Oxidative stress was induced by addition of tertiary-butylhydroperoxide (tert-BHP, 30 min). Cellular responses were evaluated using flow cytometry and confocal live cell imaging (both using 5-(and-6)-chloromethyl-2,7-dichlorodihydrofluorescein diacetate, CM-H(2)DCFDA). Viability was assessed by the neutral red assay. Total RNA was extracted for a PCR profiler array. Five genes were selected for confirmation by Taqman gene expression assays, and by immunoblotting or immunohistochemistry for protein levels.
Tert-BHP increased CM-H(2)DCFDA fluorescence and caused cell death. Interestingly, all processes occurred more slowly in moDCs than in monocytes. The mRNA profiler array showed more than 2-fold differential expression of 32 oxidative stress-related genes in unstimulated moDCs, including peroxiredoxin-2 (PRDX2), an enzyme reducing hydrogen peroxide and lipid peroxides. PRDX2 upregulation was confirmed by Taqman assays, immunoblotting and immunohistochemistry. Silencing PRDX2 in moDCs by means of siRNA significantly increased CM-DCF fluorescence and cell death upon tert-BHP-stimulation.
Our results indicate that moDCs exhibit higher intracellular antioxidant capacities, making them better equipped to resist oxidative stress than monocytes. Upregulation of PRDX2 is involved in the neutralization of ROS in moDCs. Taken together, this points to better survival skills of DCs in oxidative stress environments, such as atherosclerotic plaques.
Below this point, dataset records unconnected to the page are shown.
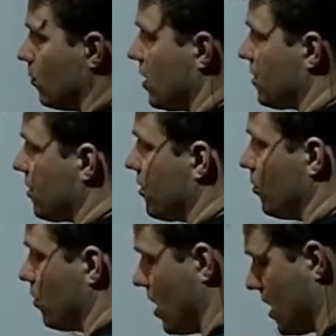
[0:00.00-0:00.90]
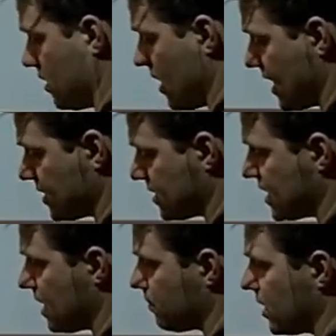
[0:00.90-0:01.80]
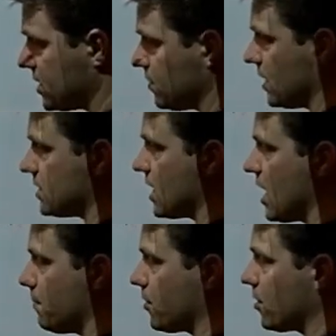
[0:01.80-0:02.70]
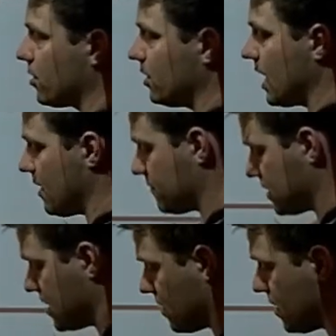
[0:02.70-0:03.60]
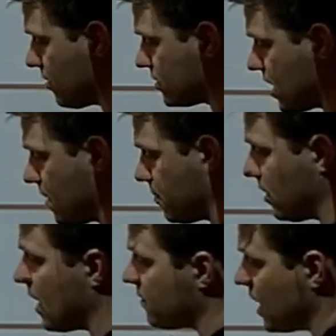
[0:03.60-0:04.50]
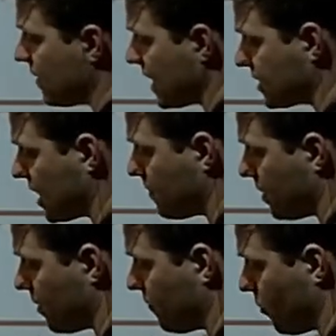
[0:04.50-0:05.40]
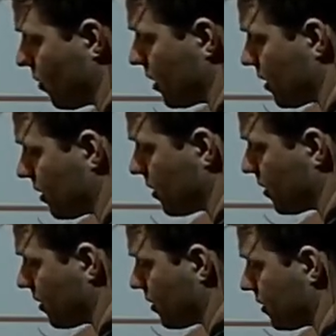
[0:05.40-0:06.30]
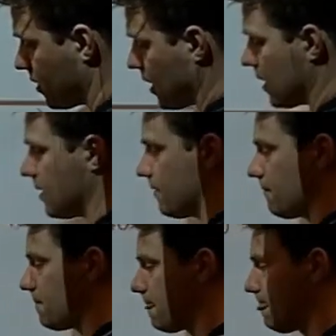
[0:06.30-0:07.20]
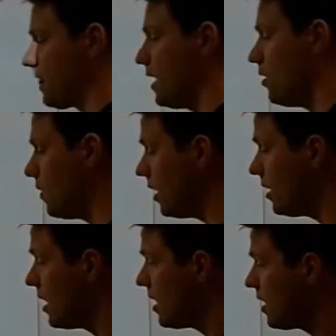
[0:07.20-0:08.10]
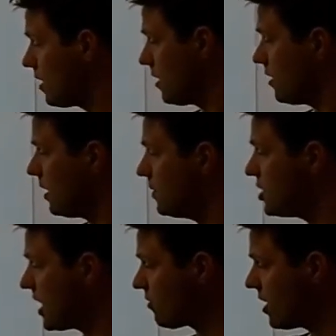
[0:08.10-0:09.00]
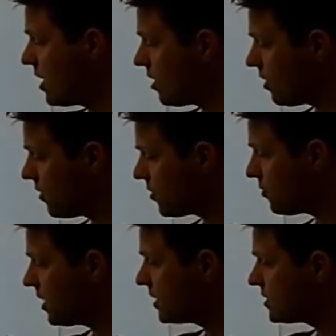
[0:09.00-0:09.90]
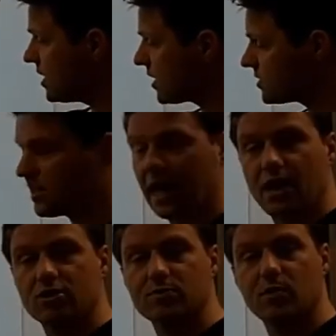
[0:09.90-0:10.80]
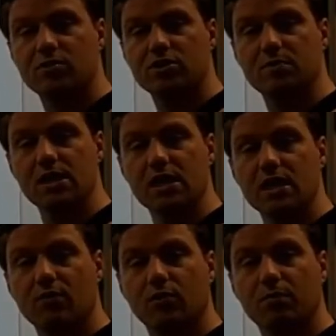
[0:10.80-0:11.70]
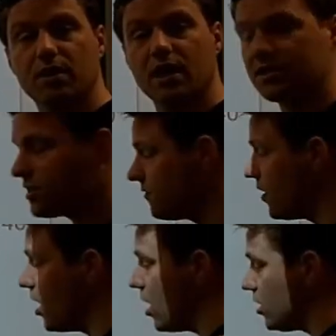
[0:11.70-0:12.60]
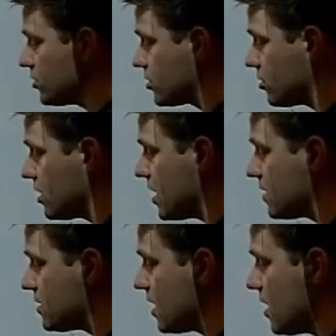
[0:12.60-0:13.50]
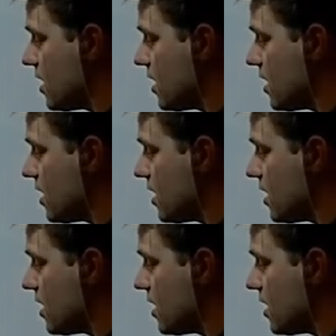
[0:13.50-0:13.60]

with the 1. Has the same placement. It's upper left. Down here, it's upper left. That's got to be a 40. Okay? Well, let me check right here. 3 and 6, they are supposed to be equal because of alternate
树突状细胞(DCs)是一种具有独特能力的专业抗原呈递细胞,能够启动初始 T 细胞反应,存在于动脉粥样硬化病变中,在那里它们会暴露于产生细胞毒性活性氧(ROS)的氧化应激下。大量证据表明,细胞死亡是动脉粥样硬化形成的主要调节因素。我们研究了人类单核细胞来源的(mo)DCs 和单核细胞在氧化应激下的抗氧化防御系统。
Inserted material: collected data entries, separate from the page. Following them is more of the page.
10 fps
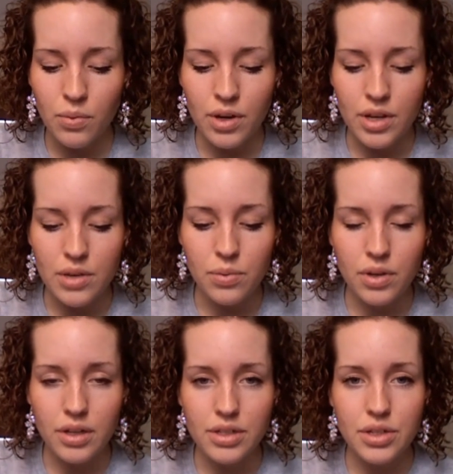where you
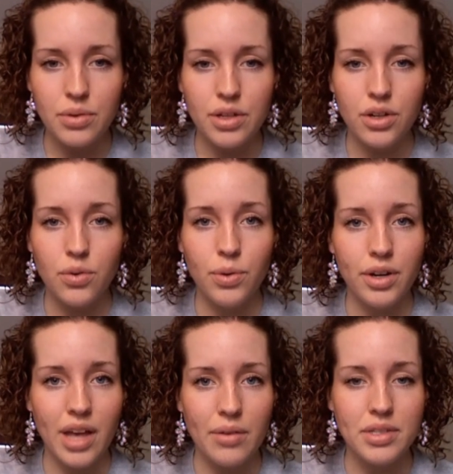will do your
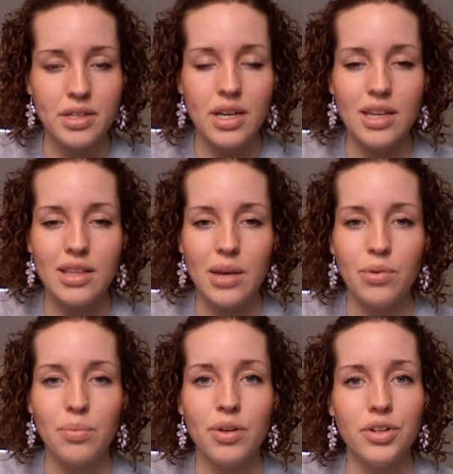career counseling and they
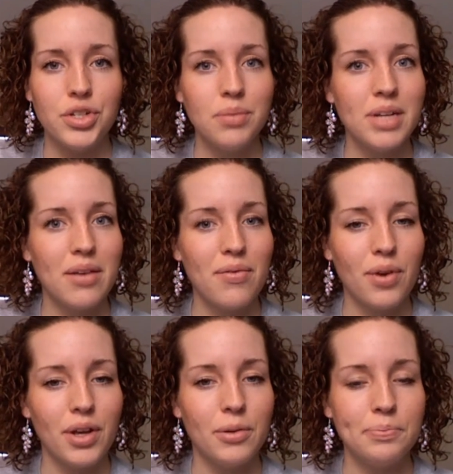will pull a ship date
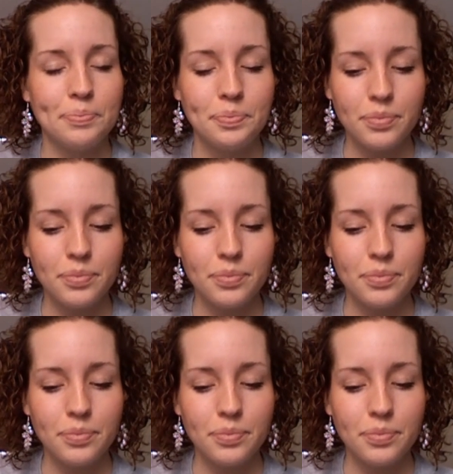for you.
通过添加叔丁基过氧化氢(tert-BHP,30 分钟)诱导氧化应激。使用流式细胞术和共聚焦活细胞成像(均使用 5-(和-6)-氯甲基-2,7-二氯二氢荧光素二乙酸酯,CM-H(2)DCFDA)评估细胞反应。通过中性红测定法评估细胞活力。提取总 RNA 进行 PCR 分析。通过 Taqman 基因表达测定、免疫印迹或免疫组化法选择 5 个基因来验证蛋白水平。
tert-BHP 增加了 CM-H(2)DCFDA 荧光并导致细胞死亡。有趣的是,moDCs 中的所有过程都比单核细胞慢。mRNA 分析显示,未刺激的 moDCs 中有 32 个与氧化应激相关的基因的表达差异超过 2 倍,包括过氧化物还原酶-2(PRDX2),这是一种还原过氧化氢和脂质过氧化物的酶。通过 Taqman 测定、免疫印迹和免疫组化证实了 PRDX2 的上调。用 siRNA 沉默 moDCs 中的 PRDX2 显著增加了 tert-BHP 刺激后的 CM-DCF 荧光和细胞死亡。
我们的结果表明,moDCs 表现出更高的细胞内抗氧化能力,使它们比单核细胞更能抵抗氧化应激。PRDX2 的上调参与了 moDCs 中 ROS 的中和。综上所述,这表明 DCs 在氧化应激环境(如动脉粥样硬化斑块)中具有更好的生存能力。